David A. Thayer and Dr. Travis E. Oliphant, Electrical and Computer Engineering
Radiofrequency (RF) transmitters and receivers are a critical component in Magnetic Resonance Imaging (MRI). These are the components used for imaging. The goal of this project was to design an RF transmitter and receiver. Both were successfully designed and implemented.
RF Receiver Design
The receiver was the more difficult of the two to design. It includes an RF receive coil, matching network, amplifiers, filters, mixer, oscillator, and analog to digital converter (ADC). The receive coil was designed using analytic equations for the magnetic field produced by a current loop. The designed receive coil actually consists of 2 groups of current loops. The main criterion of this coil is that it is homogeneously sensitive over the imaging area. The optimal spacing for two sets of coil loops has been solved for analytically and is 1.4 times the radius of the coils.
The matching network consists of an inductor and a capacitor between the receive coil and receiver circuitry. This is a simple matching problem and equations can be readily found for calculating capacitance and inductance values.

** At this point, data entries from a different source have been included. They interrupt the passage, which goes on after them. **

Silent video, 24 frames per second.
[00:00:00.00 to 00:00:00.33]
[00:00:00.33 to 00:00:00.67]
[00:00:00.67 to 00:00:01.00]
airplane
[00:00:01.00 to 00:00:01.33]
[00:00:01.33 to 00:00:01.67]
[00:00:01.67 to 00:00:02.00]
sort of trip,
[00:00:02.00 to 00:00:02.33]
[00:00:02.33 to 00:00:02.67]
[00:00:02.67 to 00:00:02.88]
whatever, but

The amplifiers chosen for this application are Minicircuits ZFL-500LN connectorized amplifiers. These are low-noise amplifiers that each provide about 24 dB of gain. This part of the design was actually somewhat difficult. The signal received at the RF receive coil was estimated to be about 1-10 uV and needed to be amplified to an appropriate voltage level for analog-to-digital conversion. Originally a cheap ADC was chosen and signal conditioning was performed on a self-designed board. This proved to be very difficult to implement so a data acquisition board was purchased that does its own signal conditioning. This board requires only a 100 mV input signal. The low-noise amplifiers (LNAs) used have a 1-dB compression point at around 5 dBm which means that any signal level above that at the amplifier input will cause the amplifier to attenuate instead of amplify. This limited the output voltage of the LNAs to about 250 mV. Fortunately, using the data acquisition board (DAQ), the signal can be converted to a digital signal at this voltage.

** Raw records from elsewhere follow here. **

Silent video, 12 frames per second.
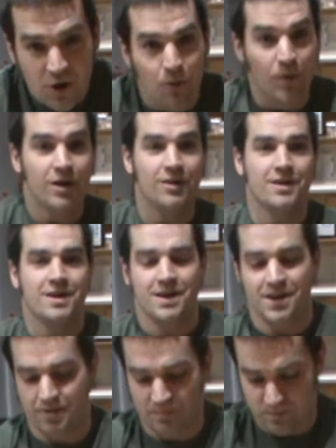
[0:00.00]
Well,
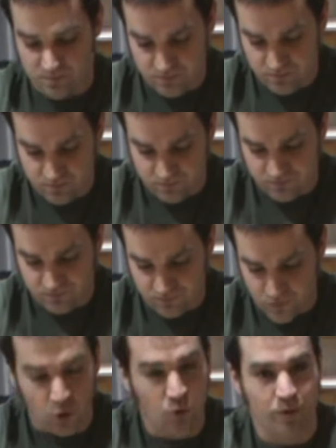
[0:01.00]
uh,
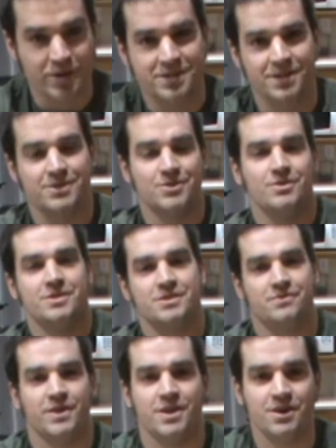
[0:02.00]
the whole reason to doing
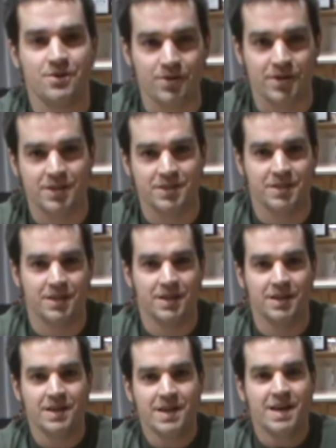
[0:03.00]
this video is
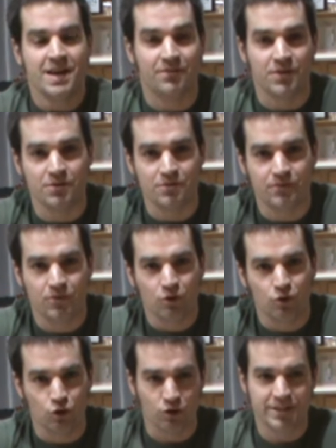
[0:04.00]
uh, if you've
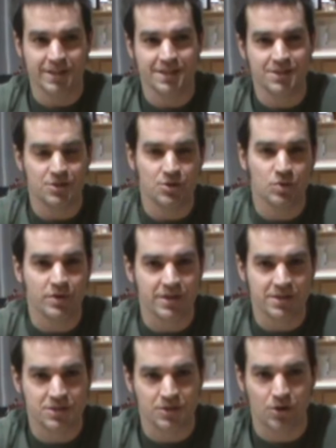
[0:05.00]
looked into doing
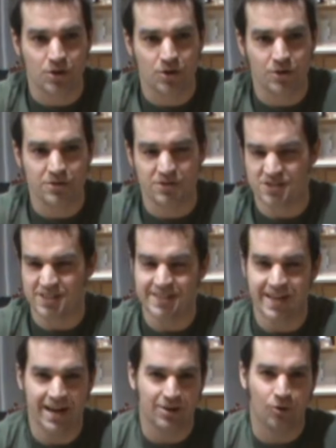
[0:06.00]
this at all, there's
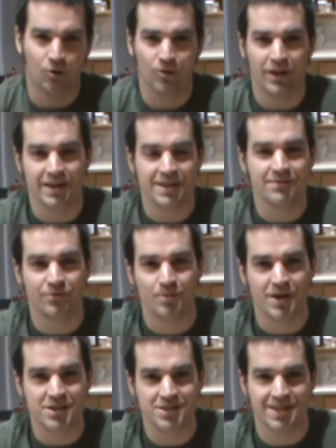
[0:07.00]
not a whole lot of
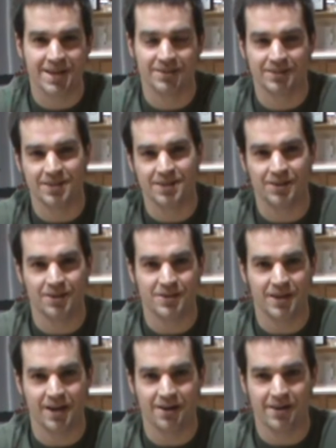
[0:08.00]
information out there on
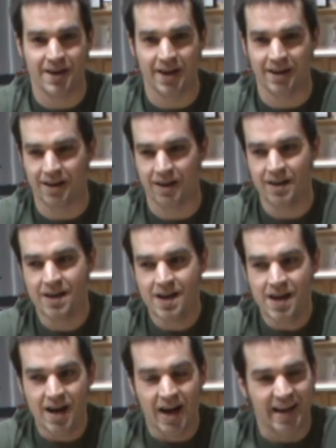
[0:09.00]
the internet. Uh,
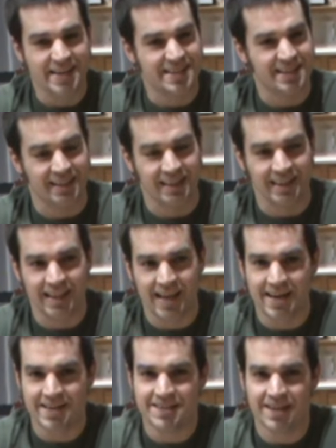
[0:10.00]
I did a
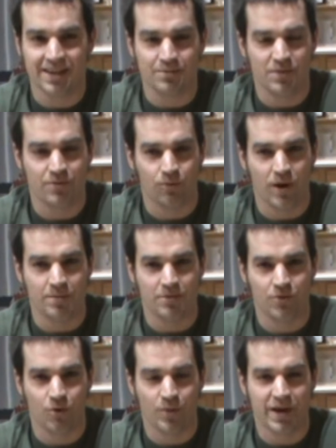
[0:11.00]
lot of digging before, right
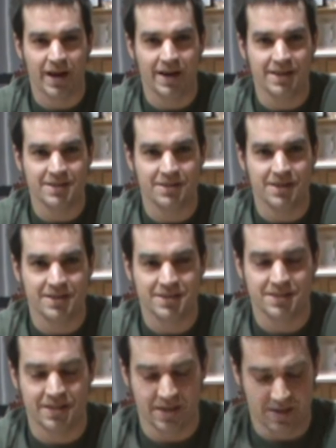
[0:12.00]
before we got into
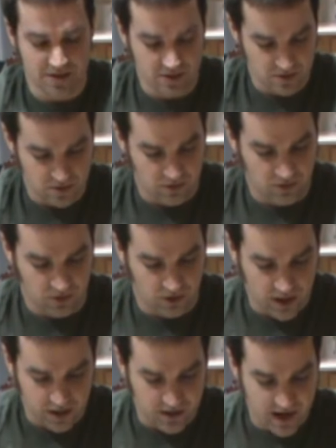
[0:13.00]
this and
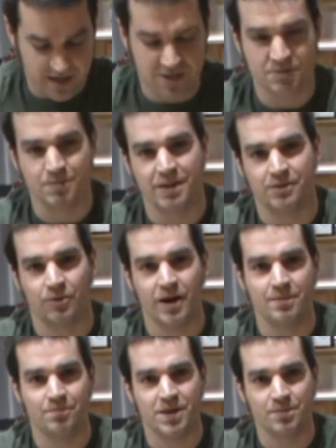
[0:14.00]
luckily I just met the
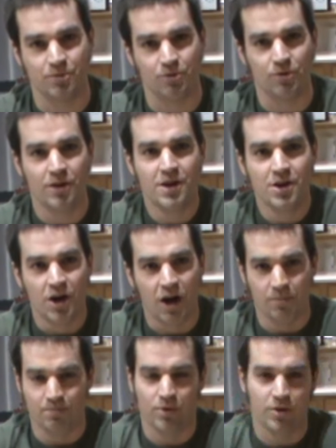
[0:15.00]
right people
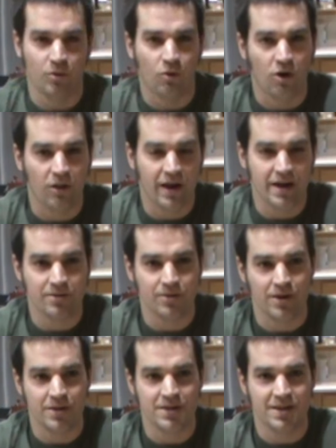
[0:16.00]
up on the walleye
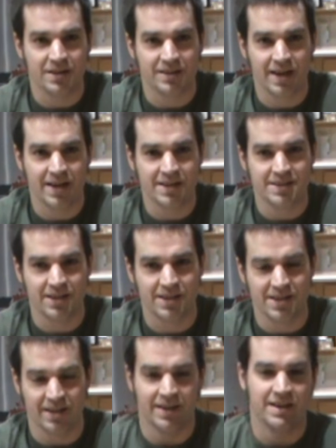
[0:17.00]
run that had kind of done
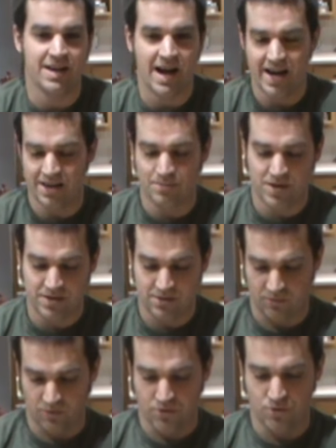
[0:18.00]
it and guided me
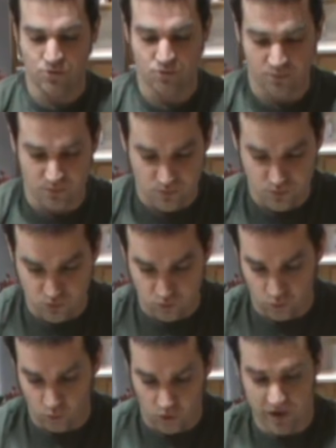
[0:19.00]
through
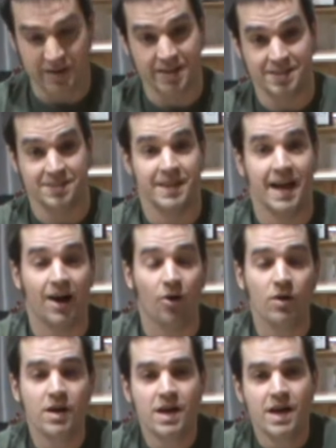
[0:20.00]
what it is now.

Four minicircuits amplifiers were used in the receiver along with a bandpass filter that has a 2 MHz passband centered at 41 MHz, a lowpass filter with corner frequency at 2 MHz, a 40 MHz oscillator, and a mixer. The bandpass and lowpass filters eliminate noise that is outside the frequency of interest. The mixer shifts the signal from being centered at 41.9 MHz to 1.9 MHz. A digitally controlled attenuator was also added to allow for variable strength input signals due to different RF coils. The actual circuit is shown in figure 1.
RF Transmitter Design
The RF transmitter consists of a digital-to-analog converter (DAC), a mixer, conditioning amplifiers, a digital attenuator, a power amplifier, and a transmitter coil. The DAC is part of the DAQ purchased for the receiver. It is a 12-bit, 10 MSPS converter with 4 channels. After analog-to-digital conversion the signal has to be amplified or attenuated before being sent to the power amplifier and mixed up to the necessary frequency. Using a digitally controlled switch the same oscillator was used for both transmit and receive. The power amplifier used for this application has a fixed gain so signal conditioning has to be performed before the amplifier. This was done using a digitally controlled attenuator.

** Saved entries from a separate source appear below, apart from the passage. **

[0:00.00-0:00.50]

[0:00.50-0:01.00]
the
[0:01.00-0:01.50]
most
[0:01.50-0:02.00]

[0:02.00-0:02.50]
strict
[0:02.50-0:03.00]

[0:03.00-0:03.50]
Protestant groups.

The main problem in the design of the transmitter is the transmit coil. This coil consists of 4 groups of current loops. This configuration was necessitated by the constraint that the RF and gradient coils be the same radius. Any other configuration would require an RF coil to be at the same place as a gradient coil. Unfortunately, there is no closed-form solution for the optimal spacing for a 4-coil system. The optimal spacing was found using a least-squares approach over a user-defined region. Using this technique, homogeneity on the order of .00000000001 was obtained. The field obtained using this procedure is shown below in figure 2 with the imaging area being indicated by the red circles.